─── Data to examine ───
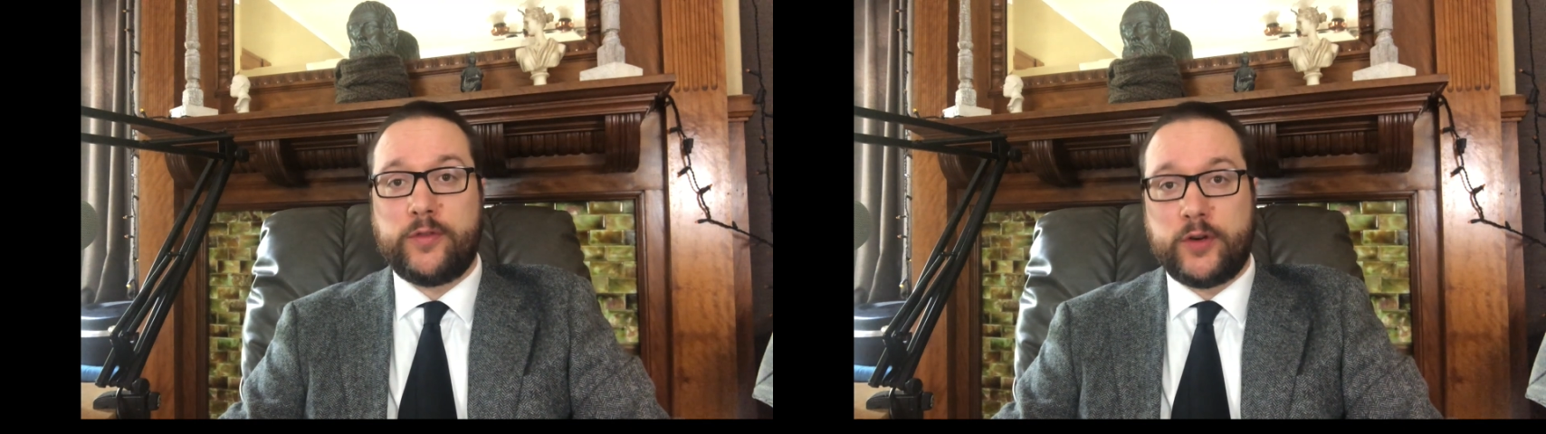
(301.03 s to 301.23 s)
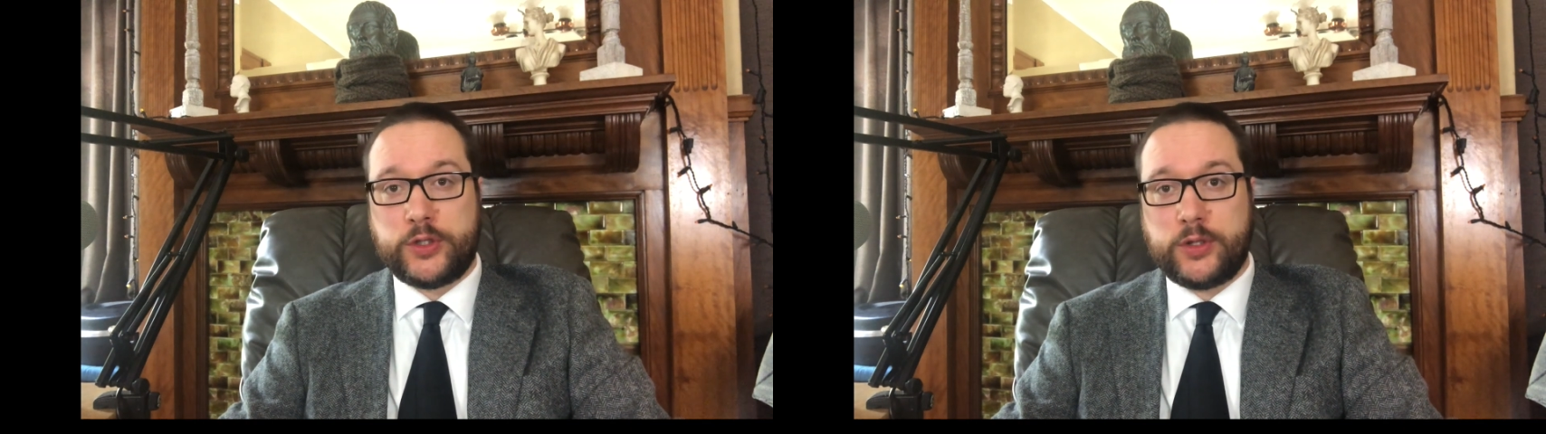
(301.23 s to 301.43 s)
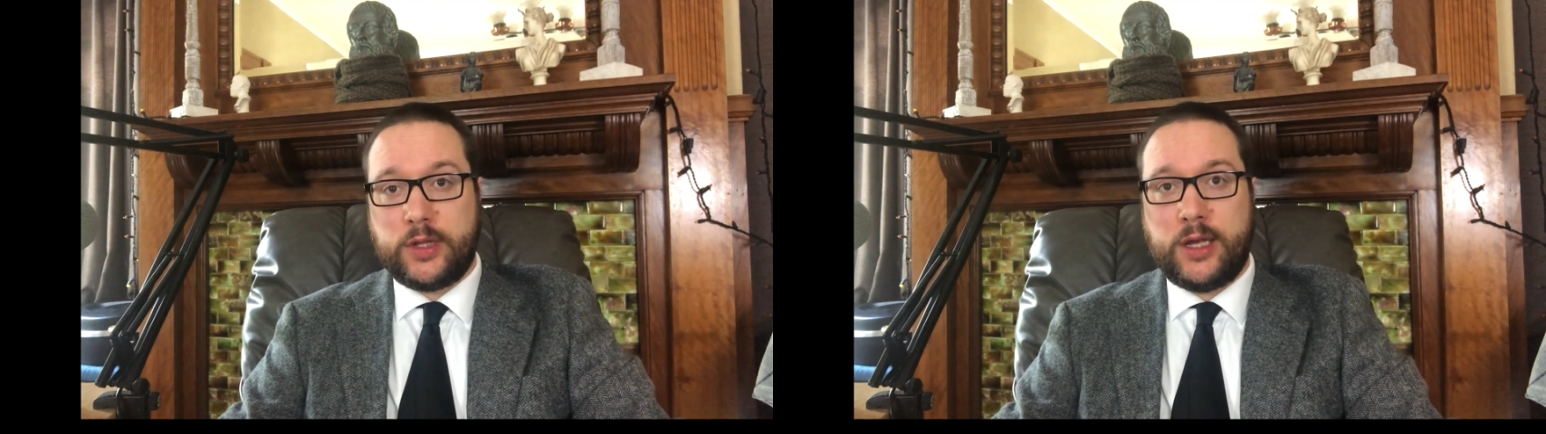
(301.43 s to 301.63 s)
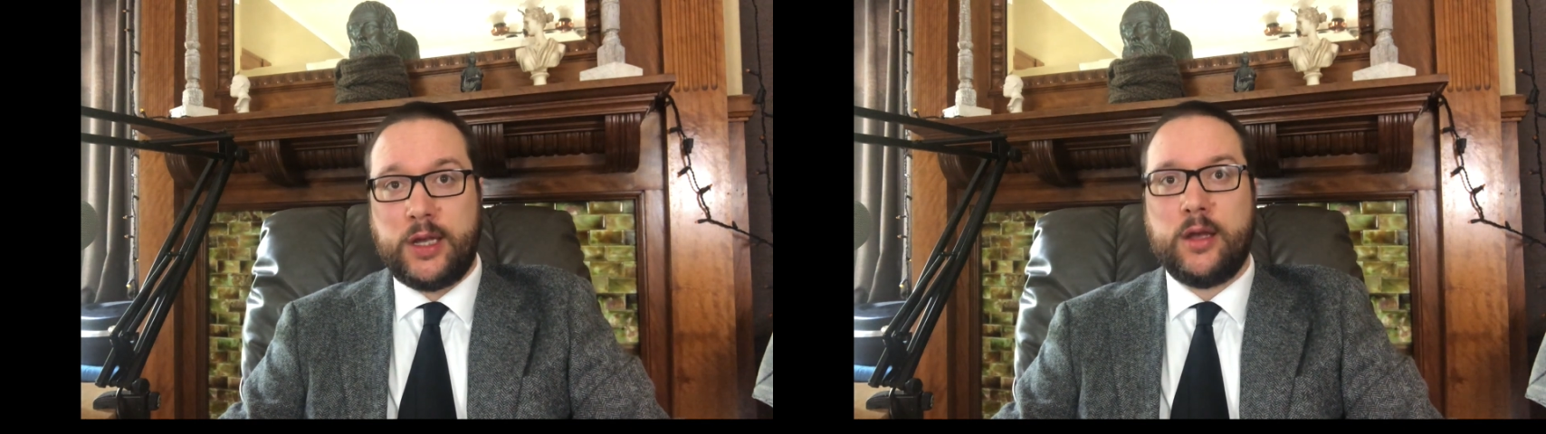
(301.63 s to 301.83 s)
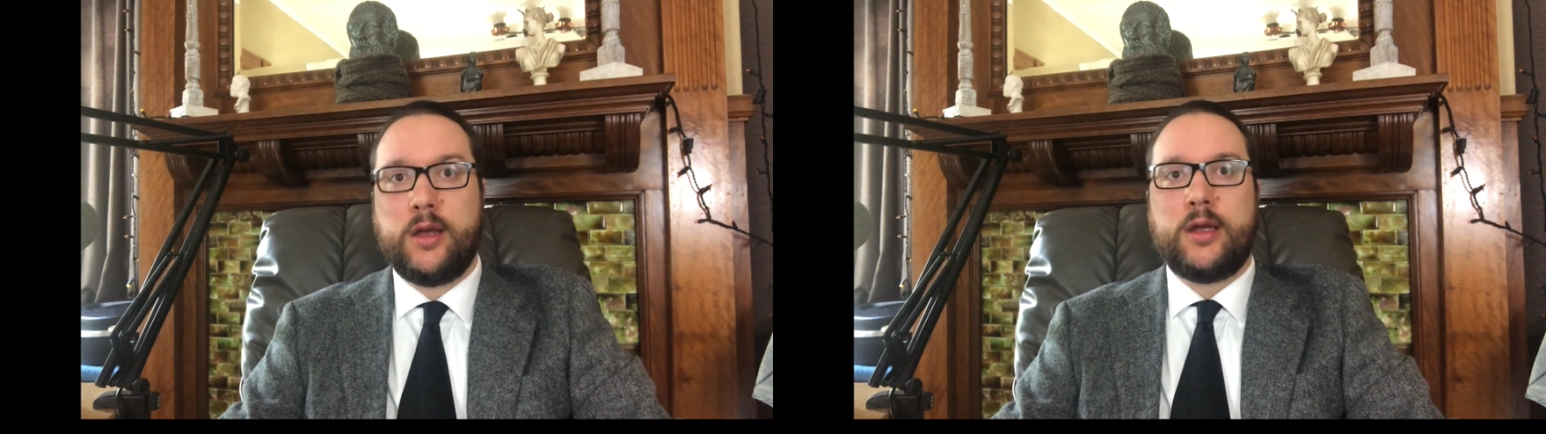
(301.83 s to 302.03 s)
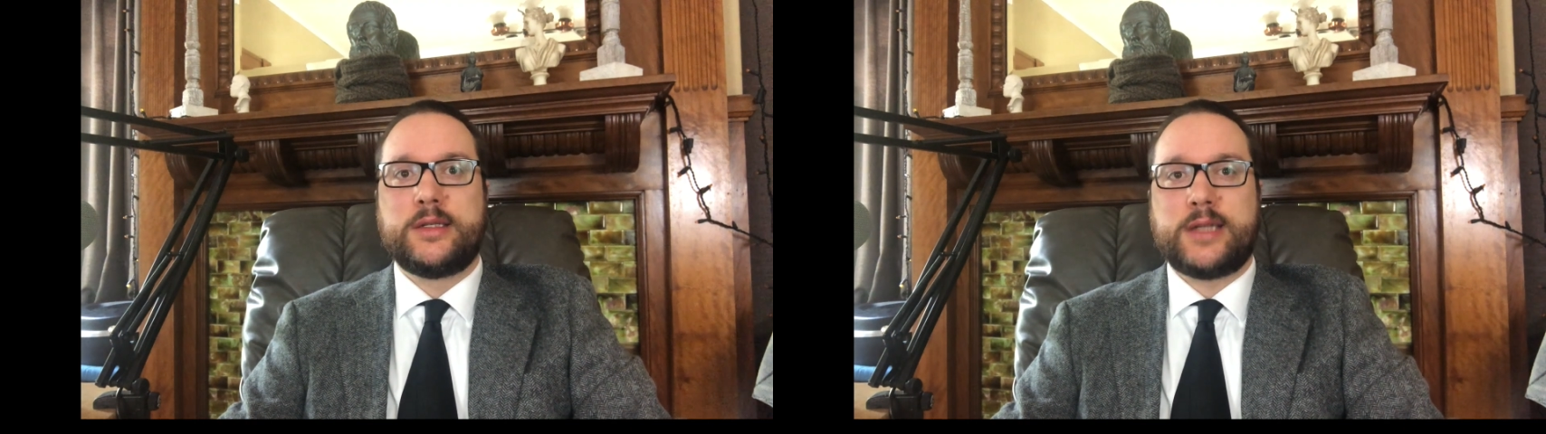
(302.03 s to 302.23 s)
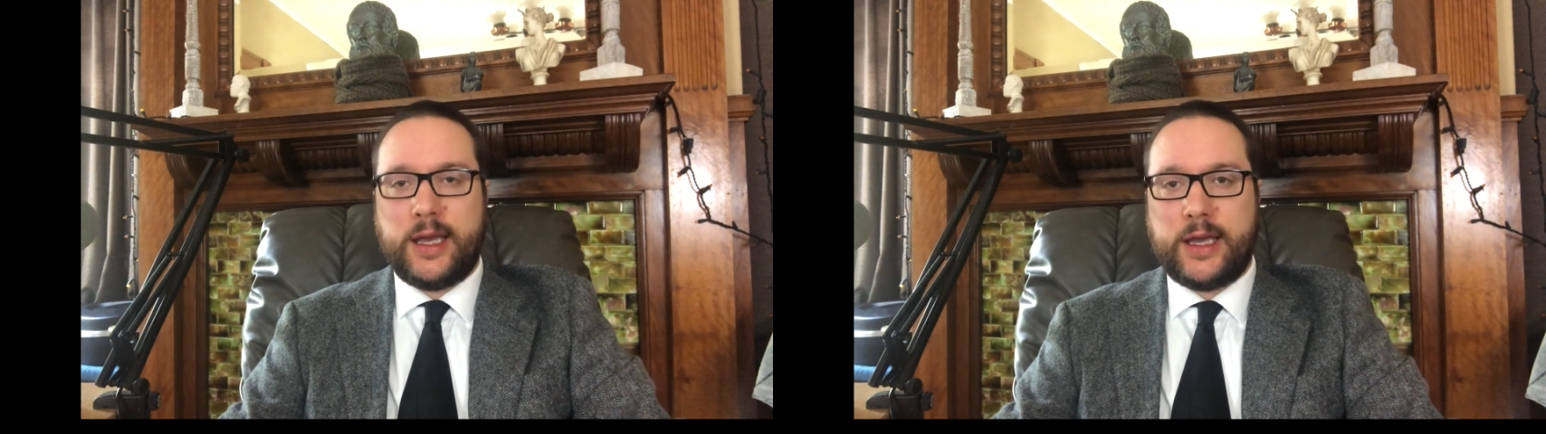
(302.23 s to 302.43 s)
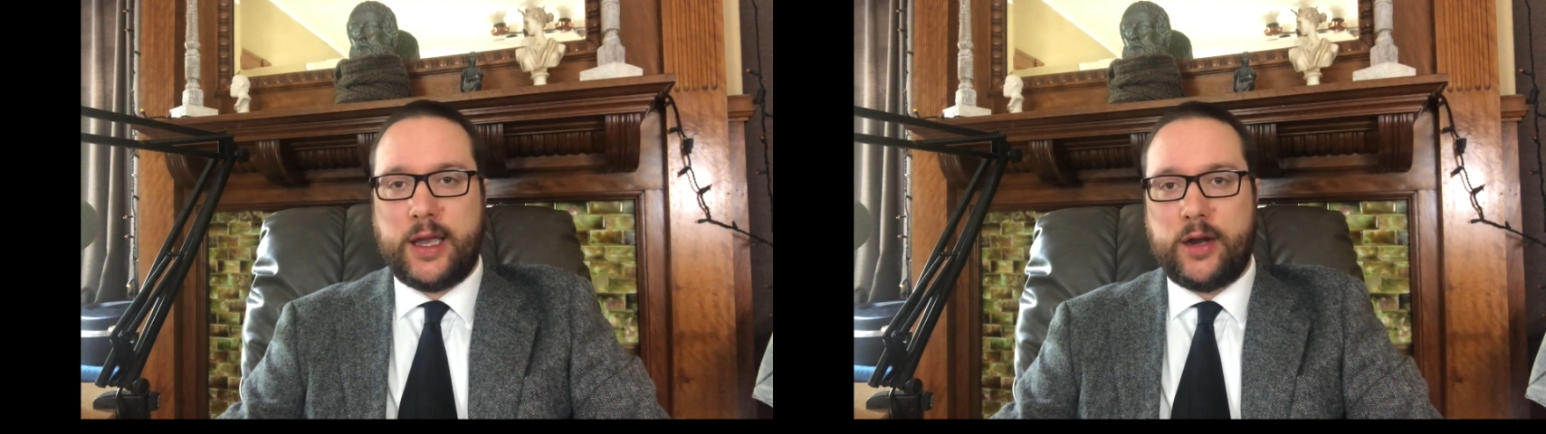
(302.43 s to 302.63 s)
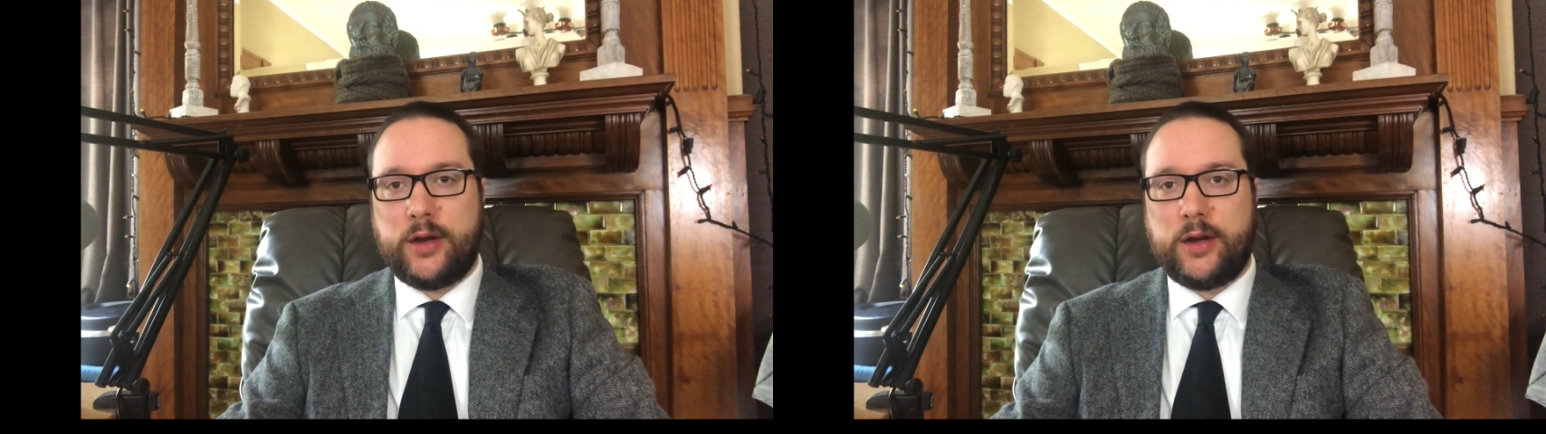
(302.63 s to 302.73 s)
virtually. Take care,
───
Leaving every image behind, repeat the data in full and exactly.

(301.03 s to 301.23 s)
(301.23 s to 301.43 s)
(301.43 s to 301.63 s)
(301.63 s to 301.83 s)
(301.83 s to 302.03 s)
(302.03 s to 302.23 s)
(302.23 s to 302.43 s)
(302.43 s to 302.63 s)
(302.63 s to 302.73 s)
virtually. Take care,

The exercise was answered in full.